# Liking LR CC



## rctneil (Oct 18, 2017)

I'm really liking the announcement of Lightroom CC. I can see that it's going to be the future but don't think it's there just yet. I'm going to be sticking with Classic until CC has all the features I currently use and then most likely will happily switch over. The fact of having all your photos everywhere is a great thought.


----------



## Gnits (Oct 18, 2017)

1.I am not putting all my images in the cloud.
2. I am scared of two parallel Lightroom universes.
3. I hate to think of the number of queries on this web site re synch issues. If they swamp this web site then i will take an extended break.  
4. I have a lot of reading to do, so will await before any final conclusions.


----------



## Jimmsp (Oct 19, 2017)

rctneil said:


> The fact of having all your photos everywhere is a great thought.



Actually, that almost scares me. I have most all of my photos on an external HD. It now occupies 2.7 TB of space; a lot of raw and tiff; almost all from dslr's, not phones.
When I travel, I just take a portable HD with me, along with a pc. 

I might go to the new CC model when I settle on a smart phone for all (most) of my photos and all I store are jpegs.
But I don't see that happening for a few years.

And most of the people I know that are using phones 100% of the time don't want or can't use a cloud based LR solution.
They are counting on their phone to spit out something acceptable.


----------



## stevevp (Oct 19, 2017)

Gnits said:


> 1.I am not putting all my images in the cloud.
> 2. I am scared of two parallel Lightroom universes.
> 3. I hate to think of the number of queries on this web site re synch issues. If they swamp this web site then i will take an extended break.
> 4. I have a lot of reading to do, so will await before any final conclusions.
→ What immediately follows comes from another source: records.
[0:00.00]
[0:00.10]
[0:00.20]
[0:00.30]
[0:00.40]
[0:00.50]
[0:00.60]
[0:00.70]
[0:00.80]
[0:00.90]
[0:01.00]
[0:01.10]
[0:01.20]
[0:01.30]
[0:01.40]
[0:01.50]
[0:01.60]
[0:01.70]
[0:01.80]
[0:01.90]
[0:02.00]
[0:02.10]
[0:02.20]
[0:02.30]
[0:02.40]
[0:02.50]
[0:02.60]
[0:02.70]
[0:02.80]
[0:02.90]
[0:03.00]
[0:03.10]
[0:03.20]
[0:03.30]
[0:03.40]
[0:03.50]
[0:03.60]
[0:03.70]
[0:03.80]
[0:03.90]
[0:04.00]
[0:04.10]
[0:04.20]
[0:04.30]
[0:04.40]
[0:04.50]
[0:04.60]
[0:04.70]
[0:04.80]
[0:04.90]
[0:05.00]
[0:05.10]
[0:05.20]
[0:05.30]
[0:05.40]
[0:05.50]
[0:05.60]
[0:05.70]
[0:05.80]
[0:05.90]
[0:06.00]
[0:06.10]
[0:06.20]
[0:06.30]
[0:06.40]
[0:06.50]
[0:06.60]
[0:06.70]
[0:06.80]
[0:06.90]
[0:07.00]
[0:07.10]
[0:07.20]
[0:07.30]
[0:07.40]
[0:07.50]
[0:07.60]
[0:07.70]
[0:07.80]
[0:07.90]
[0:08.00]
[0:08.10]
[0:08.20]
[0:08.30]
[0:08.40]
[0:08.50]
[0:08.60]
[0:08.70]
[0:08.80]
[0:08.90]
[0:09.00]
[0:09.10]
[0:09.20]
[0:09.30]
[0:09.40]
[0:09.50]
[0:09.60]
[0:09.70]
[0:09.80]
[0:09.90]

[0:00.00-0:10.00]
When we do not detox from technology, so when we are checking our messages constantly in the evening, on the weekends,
And me! Have you upgraded yet to Lightroom Classic CC or do you intend to do so?


----------



## Victoria Bampton (Oct 19, 2017)

Gnits said:


> 3. I hate to think of the number of queries on this web site re synch issues. If they swamp this web site then i will take an extended break.
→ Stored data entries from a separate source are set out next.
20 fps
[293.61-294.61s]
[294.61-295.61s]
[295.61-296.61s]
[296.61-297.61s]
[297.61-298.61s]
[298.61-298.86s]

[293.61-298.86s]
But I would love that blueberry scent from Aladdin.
Staying entirely within the LRCC ecosystem, the sync is really solid, and I've tried really hard to break it. We're sure to get a bunch of confusion from Classic users though, as we always have done.


----------



## Gnits (Oct 19, 2017)

I have read a lot of blog posts and info available from Adobe. My current conclusions are:
1. Upgrage to Lr. Classic from Lr Cc. in a few weeks time when obvious bugs are found and update has settled. 
2. I have decided for the foreseeable future not to touch the new Lr Cc. I may reconsider when Lr Cc gets to version 2.1.
3. I have lost interest in Adobe mobile apps some time ago. I now plan to turn off sync on all my collections and abandon mobile, as I do not want to slip into  Cc mode by mistake (ref referene to CC Sync in preferences).  
4. I like the fact that the performance has been improved and use of embedded images is finally used,  but gobsmacked this has not been done years and years ago. 
5. I like the fact that i can sort by file type at import stage, so it is easier to selectively include /exclude raw /jogs. 
6. I will continue to use my custom built Lr PreProcessor which does a better job of my import process. 
7. Too many big ticket items missing from new version, may suit starter who does not need to print. 
8. 5% of my images do a round trip to PS, where they grow to 300-900Mb.  I do not want to be working with these in the cloud. 
9. The jury is out in terms of juristinction/ rights associated with trans atlantic electronic data rights,  currently approaching Supreme Court level.
10.  Not prepared to trust Adobe with my digital assets   
11. Next gen sensors will be 50mb plus. My current data requirements will grow from 2tb to 4tb in a relatively short timeframe.


----------



## Johan Elzenga (Oct 19, 2017)

Gnits said:


> I now plan to turn off sync on all my collections and abandon mobile, as I do not want to slip into Cc mode by mistake (ref referene to CC Sync in preferences).


I really have no idea how you could do that by mistake, or even what 'CC mode' is supposed to be...


----------



## Jim Stewart (Oct 19, 2017)

Just for info: does anyone know what will happen if I update LR Mobile on my iPad to the new LR CC that’s sitting in the updates tab of theApp Store app? Will it work as an update of LR Mobile, or will it just demand I pay up for a subscription to LR CC before it even lets me look at the photos I have in LR Mobile as of now? I only ask as it’s inevitable it will get installed at some point when I click “Update all” . Maybe I have to decide right now either to delete LR Mobile and all its contents or to fork out for LR CC subscription. And I won’t be likely to choose the latter path...

Jim


----------



## Victoria Bampton (Oct 19, 2017)

Gnits said:


> 3. I have lost interest in Adobe mobile apps some time ago. I now plan to turn off sync on all my collections and abandon mobile, as I do not want to slip into  Cc mode by mistake (ref referene to CC Sync in preferences).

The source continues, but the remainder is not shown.